▶ _Problem_
Nothing but the images is to be left out of your exact copy of the entries.

━━━━━━━━━━━━━━━━━━━━

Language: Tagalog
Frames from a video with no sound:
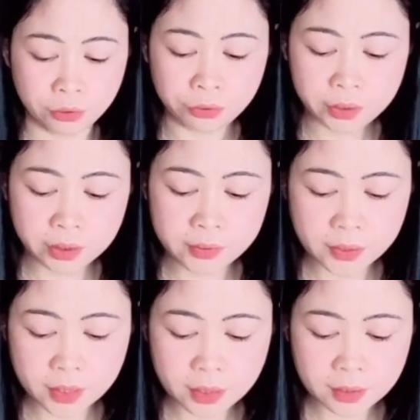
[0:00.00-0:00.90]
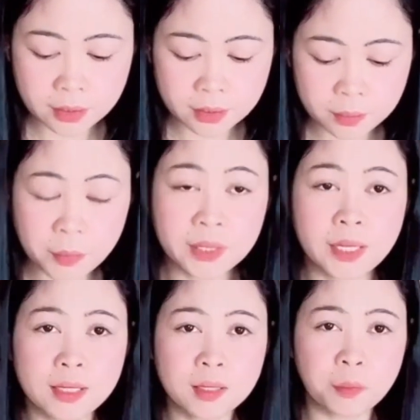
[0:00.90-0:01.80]
First is,
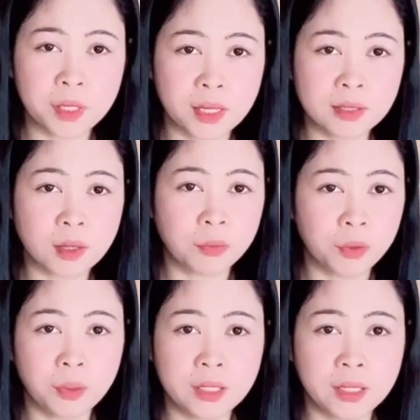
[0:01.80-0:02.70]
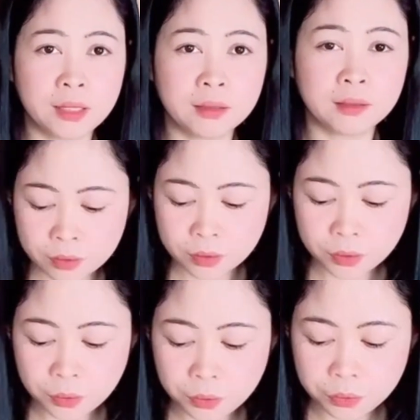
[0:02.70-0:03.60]
padala sa Pinas, number one yan. So,
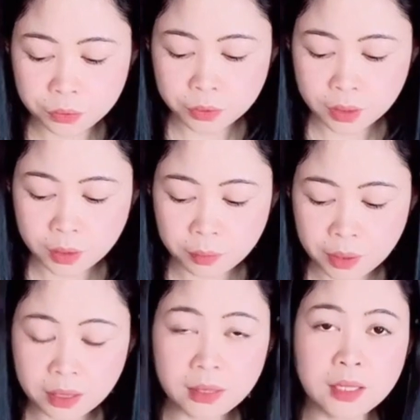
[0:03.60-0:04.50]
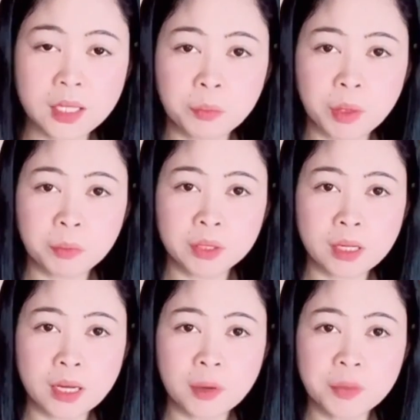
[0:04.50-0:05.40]
monthly,
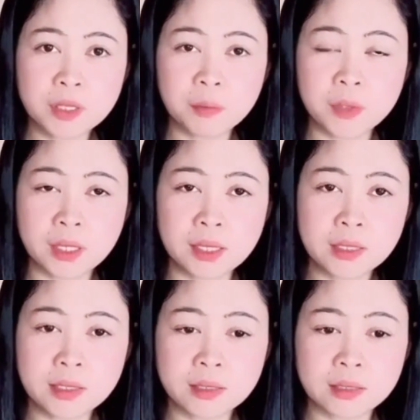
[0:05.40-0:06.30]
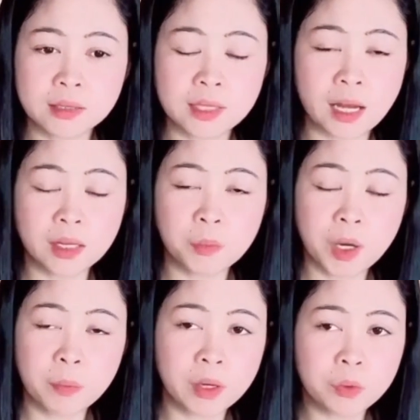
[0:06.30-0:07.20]
nagpapadala kami sa Pinas, sa aking
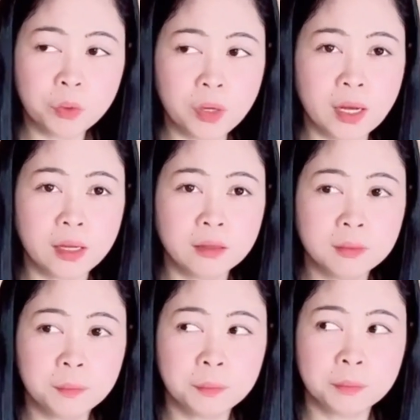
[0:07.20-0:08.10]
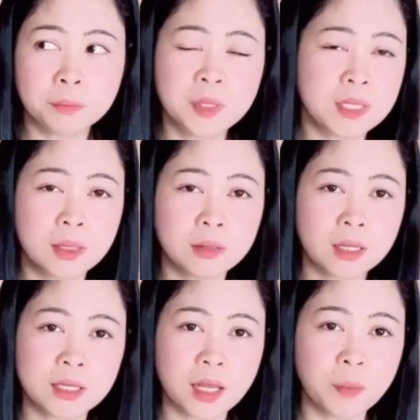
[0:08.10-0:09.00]
mga magulang. Minsan,
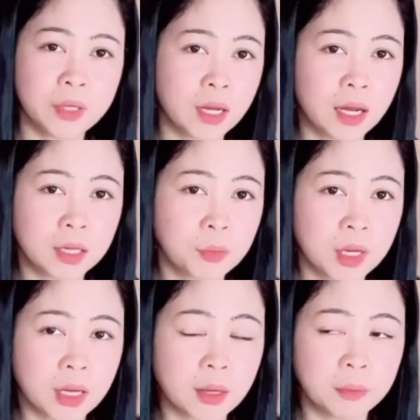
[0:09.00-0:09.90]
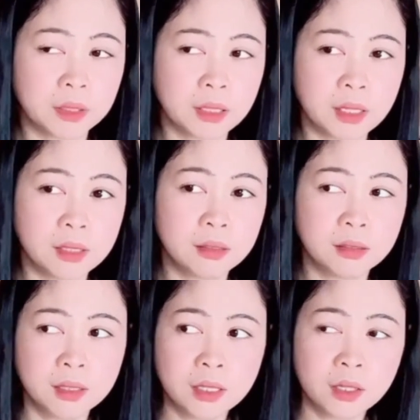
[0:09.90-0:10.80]
kasama na aking mga kapatid.
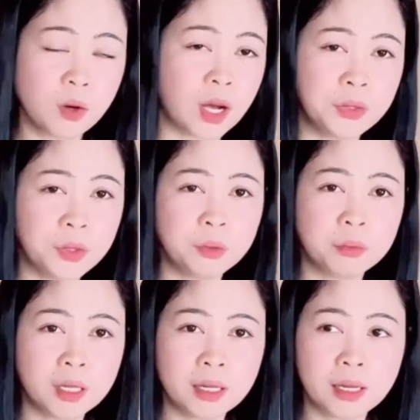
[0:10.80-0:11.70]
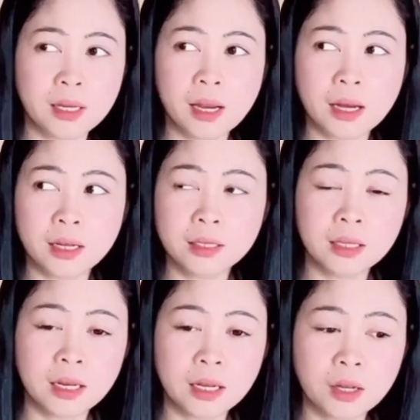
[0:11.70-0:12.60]
Kung ano yung mga kailangan
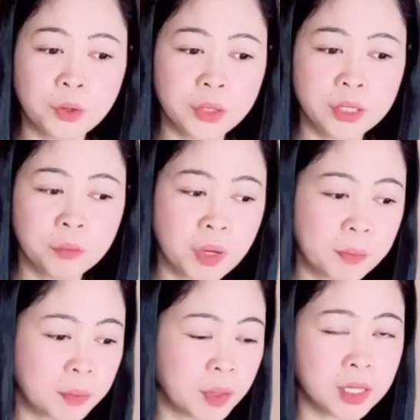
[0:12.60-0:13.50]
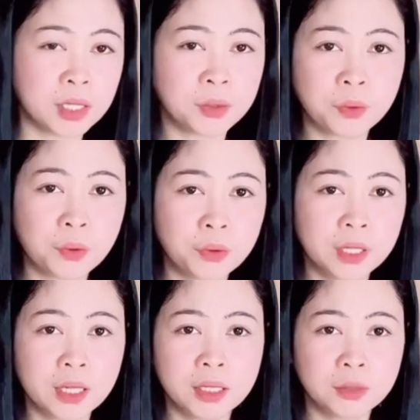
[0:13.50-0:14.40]
nila or yung mga pamangkin ko na
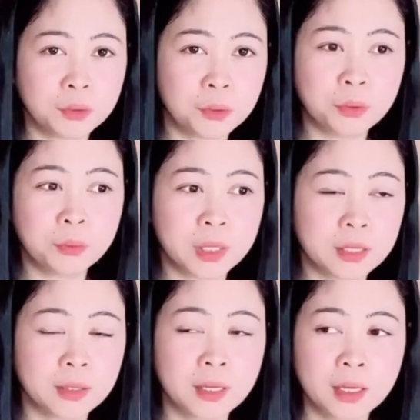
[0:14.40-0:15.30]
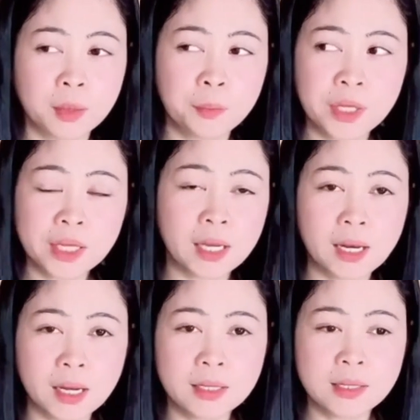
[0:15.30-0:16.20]
ganito, may, may
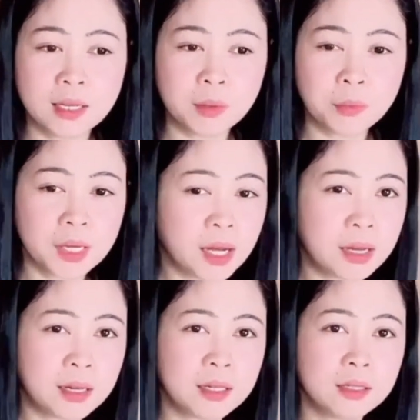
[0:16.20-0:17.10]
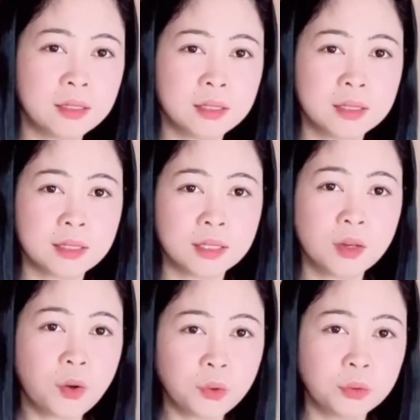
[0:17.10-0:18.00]
kailangan silang bayaran
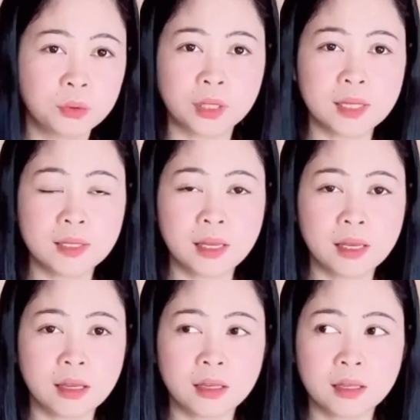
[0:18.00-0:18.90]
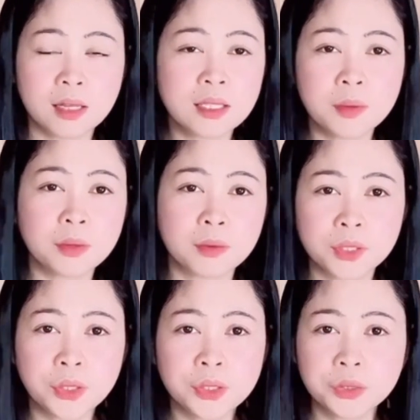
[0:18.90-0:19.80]
go. Kasi, kasi
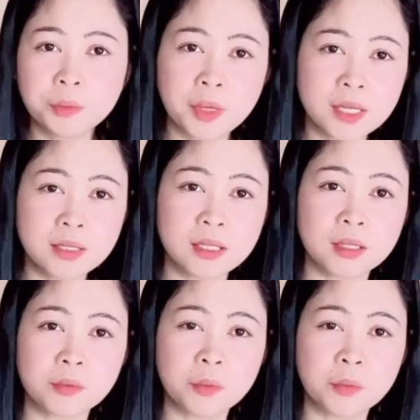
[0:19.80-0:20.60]
share your blessing.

━━━━━━━━━━━━━━━━━━━━

▶ _Your solution_
Language: Tagalog
Frames from a video with no sound:
[0:00.00-0:00.90]
[0:00.90-0:01.80]
First is,
[0:01.80-0:02.70]
[0:02.70-0:03.60]
padala sa Pinas, number one yan. So,
[0:03.60-0:04.50]
[0:04.50-0:05.40]
monthly,
[0:05.40-0:06.30]
[0:06.30-0:07.20]
nagpapadala kami sa Pinas, sa aking
[0:07.20-0:08.10]
[0:08.10-0:09.00]
mga magulang. Minsan,
[0:09.00-0:09.90]
[0:09.90-0:10.80]
kasama na aking mga kapatid.
[0:10.80-0:11.70]
[0:11.70-0:12.60]
Kung ano yung mga kailangan
[0:12.60-0:13.50]
[0:13.50-0:14.40]
nila or yung mga pamangkin ko na
[0:14.40-0:15.30]
[0:15.30-0:16.20]
ganito, may, may
[0:16.20-0:17.10]
[0:17.10-0:18.00]
kailangan silang bayaran
[0:18.00-0:18.90]
[0:18.90-0:19.80]
go. Kasi, kasi
[0:19.80-0:20.60]
share your blessing.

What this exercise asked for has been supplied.